Can 3rd Front really get to choose a PM?

For a variety of reasons to do with the inclination of the principal backers of such governments, these experiments have been shortlived.

While there is much discussion these days on the prospects of the ruling party, the BJP, and its principal opponent, the Congress, in the coming Lok Sabha election, not much analysis has gone into the question of regional parties, some of which aspire to form a united front after the polls with a view to give shape to the next government at the Centre.

In a campaign speech recently, the working president of the Telangana Rashtra Samiti (TRS), K.T. Rama Rao, son of chief minister K. Chandrasekhar Rao, spoke of a regional parties’ combine forming the government at the Centre, and hinted his own party might be at the centre of this process.

That is, of course, a legitimate aspiration. In the past, regional parties have managed to attract the outside support of larger entities and chose one amongst themselves to be Prime Minister, with the indirect go-ahead of the main supporting party. The governments of Chandra Shekhar, H.D. Deve Gowda and Inder Kumar Gujral come to mind. Earlier, the rump Congress group led by V.P. Singh was at the centre of the government, with the backing of both the BJP and the Left parties.

For a variety of reasons to do with the inclination of the principal backers of such governments, these experiments have been shortlived. The question, in today’s context, is whether the BJP or the Congress would pass over the chance to lead a government themselves in order to support a so-called “Federal Front”.
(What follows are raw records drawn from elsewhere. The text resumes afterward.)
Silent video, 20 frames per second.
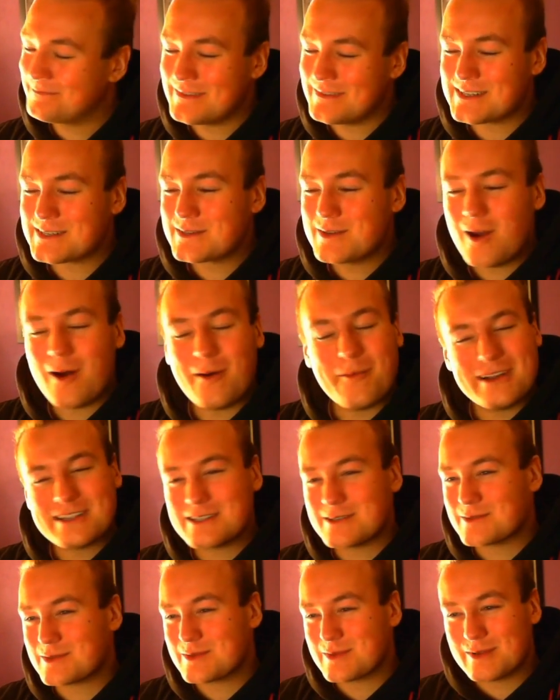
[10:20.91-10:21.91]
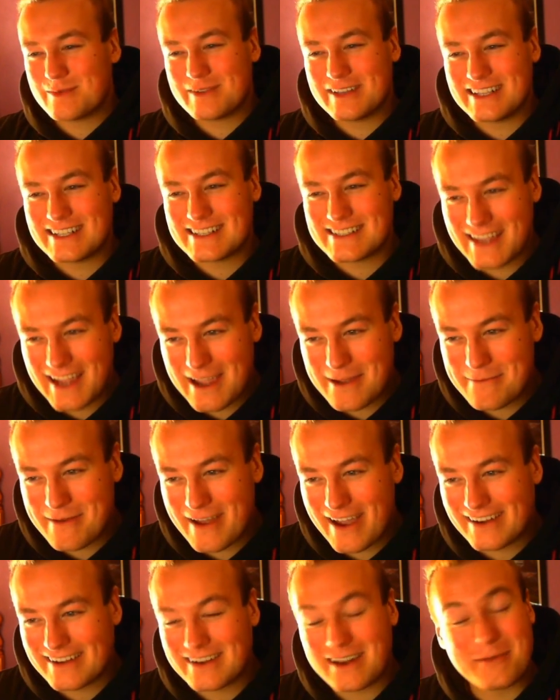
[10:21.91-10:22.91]
There's not much else we can really say
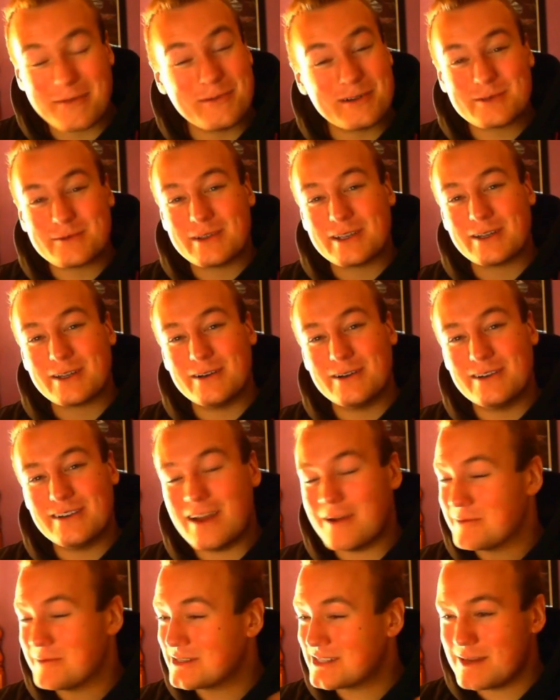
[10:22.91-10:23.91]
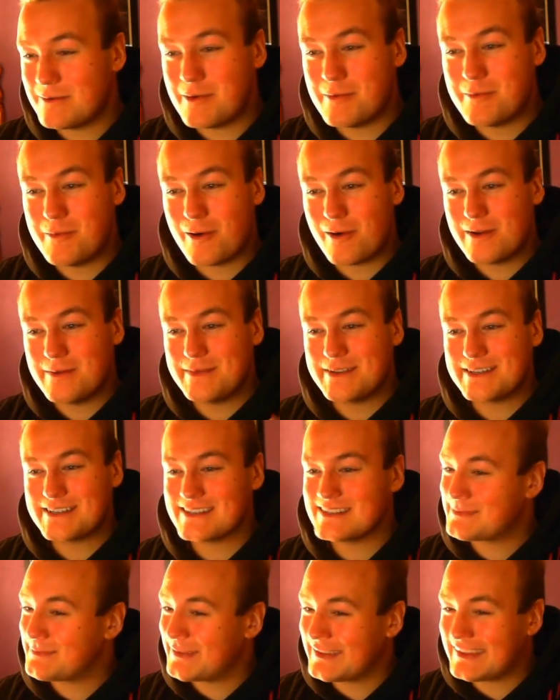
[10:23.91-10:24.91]
about it. I wish we could. I wish there were more
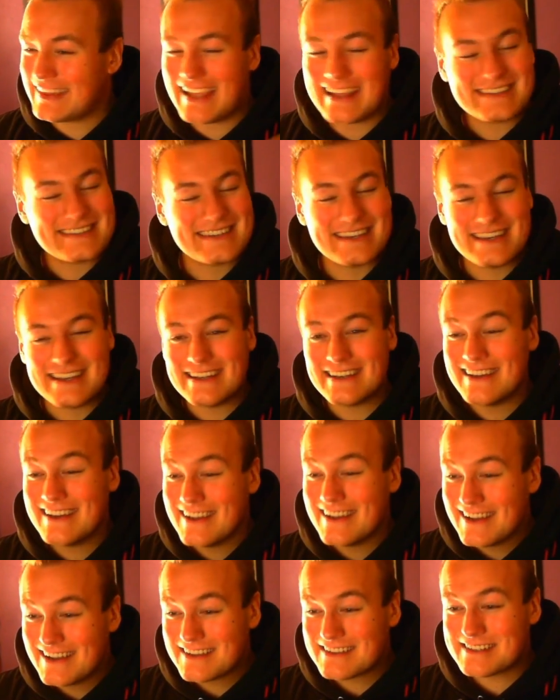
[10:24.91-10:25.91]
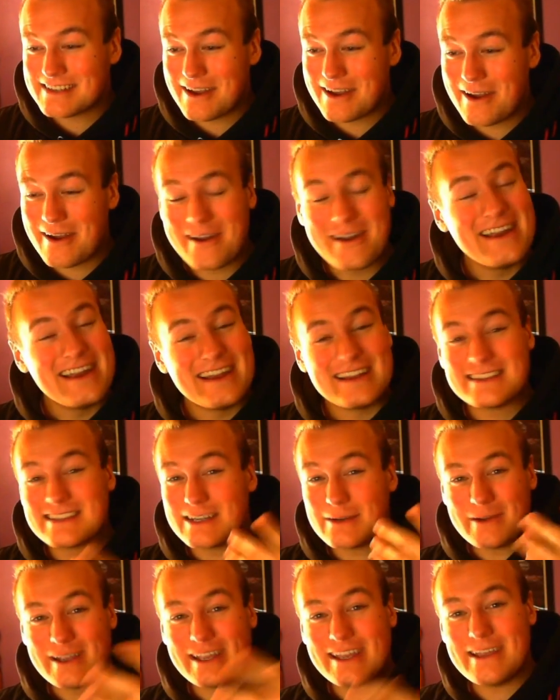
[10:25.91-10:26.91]
images, but that's it. So
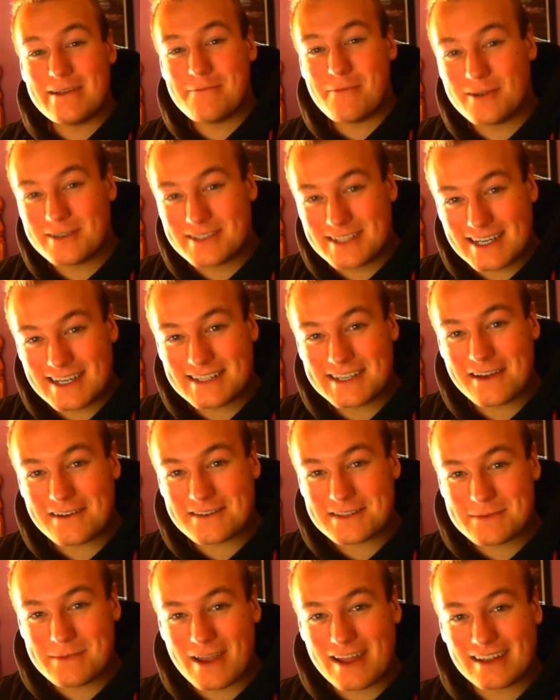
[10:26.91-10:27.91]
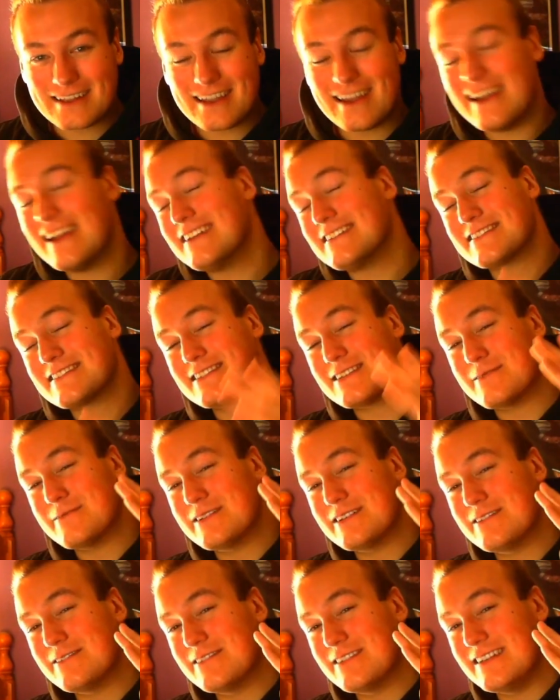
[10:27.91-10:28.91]
until we hear more details about it, guys, until we
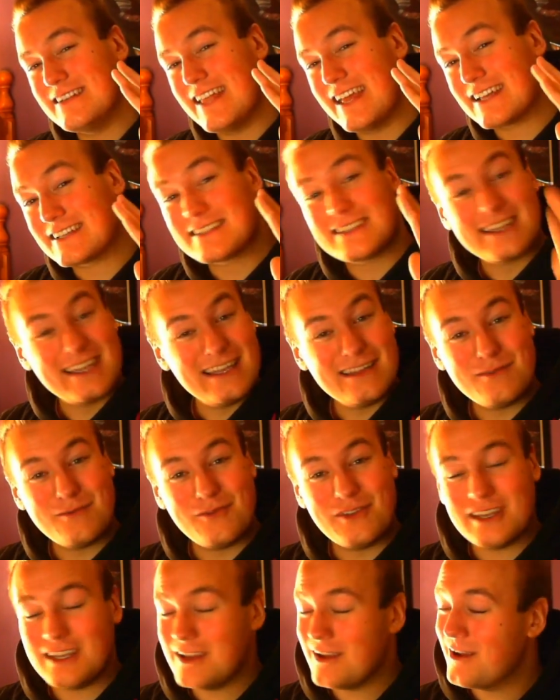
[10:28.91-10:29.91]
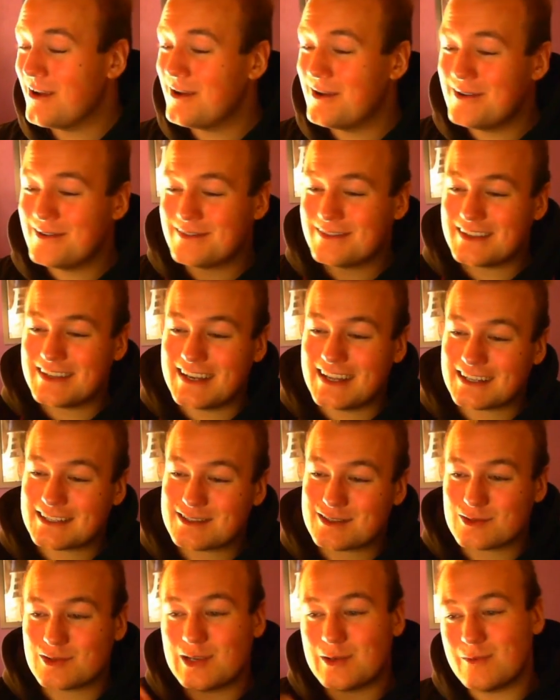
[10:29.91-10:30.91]
do the next kids video, the
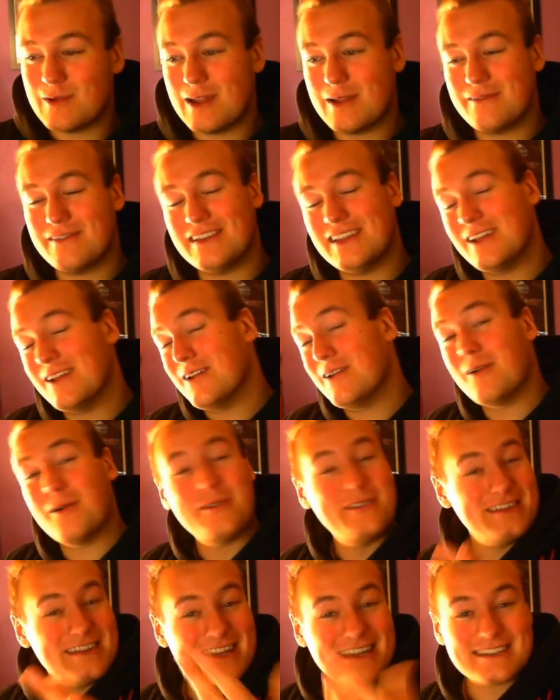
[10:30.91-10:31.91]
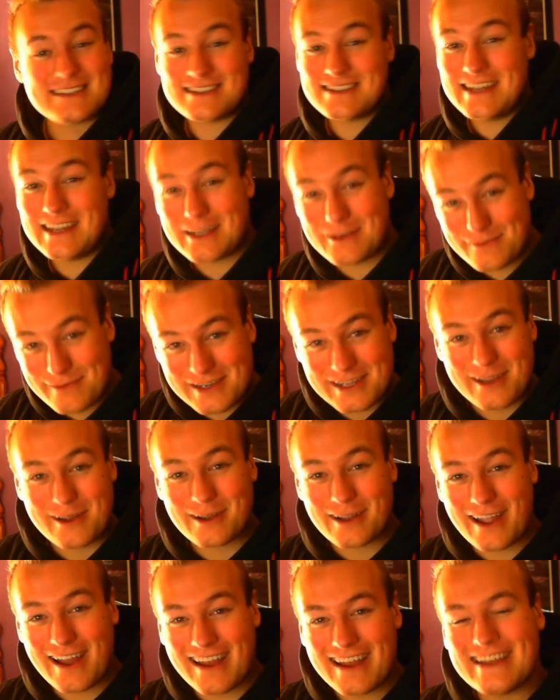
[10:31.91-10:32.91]
next streetwear video, or the next sneaker video,
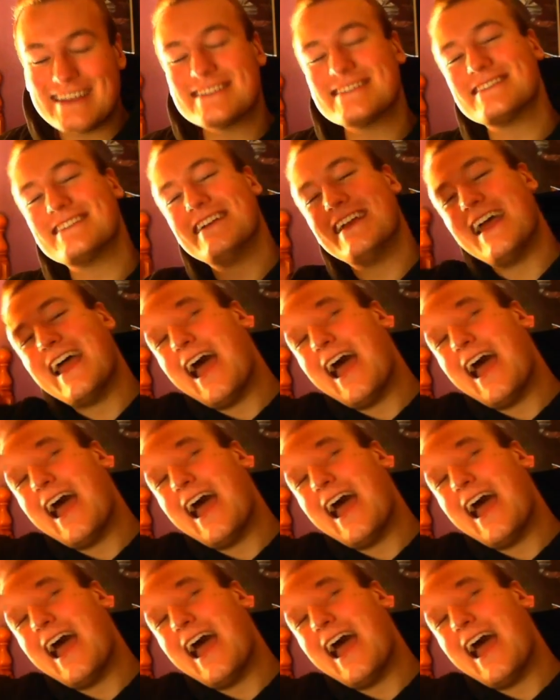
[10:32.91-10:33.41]
guys,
That depends on the numbers, of course. If either or both of the two bigger parties in the fray hit a mark around 150 seats in the Lok Sabha, the chances are that they might attract some of the regional parties to endorse their own claim. On the other hand, if neither all-India party is in such a position, the regional forces are expected to press hard to find a PM from within their own ranks, though this process is expected to be anything but smooth.

The TRS leader’s enthusiasm should be tempered by reality. In the first instance, in the post-poll scenario, the Federal Front entities have to demonstrate that they can cohere as a unit. The parties he has named — BSP and SP, Trinamul Congress, BJD, YSR Congress and of course TRS — are important in their regions and have to play a key role in a hung Parliament scenario, the most likely election outcome. But it should come as no surprise if these parties choose one side or the other among the two bigger parties in the fray — all depending on the latter’s numbers, of course.

In the event that a PM from a regional party becomes inevitable, the competition from amongst them is likely to be intense — and this has the potential to affect Federal Front chemistry.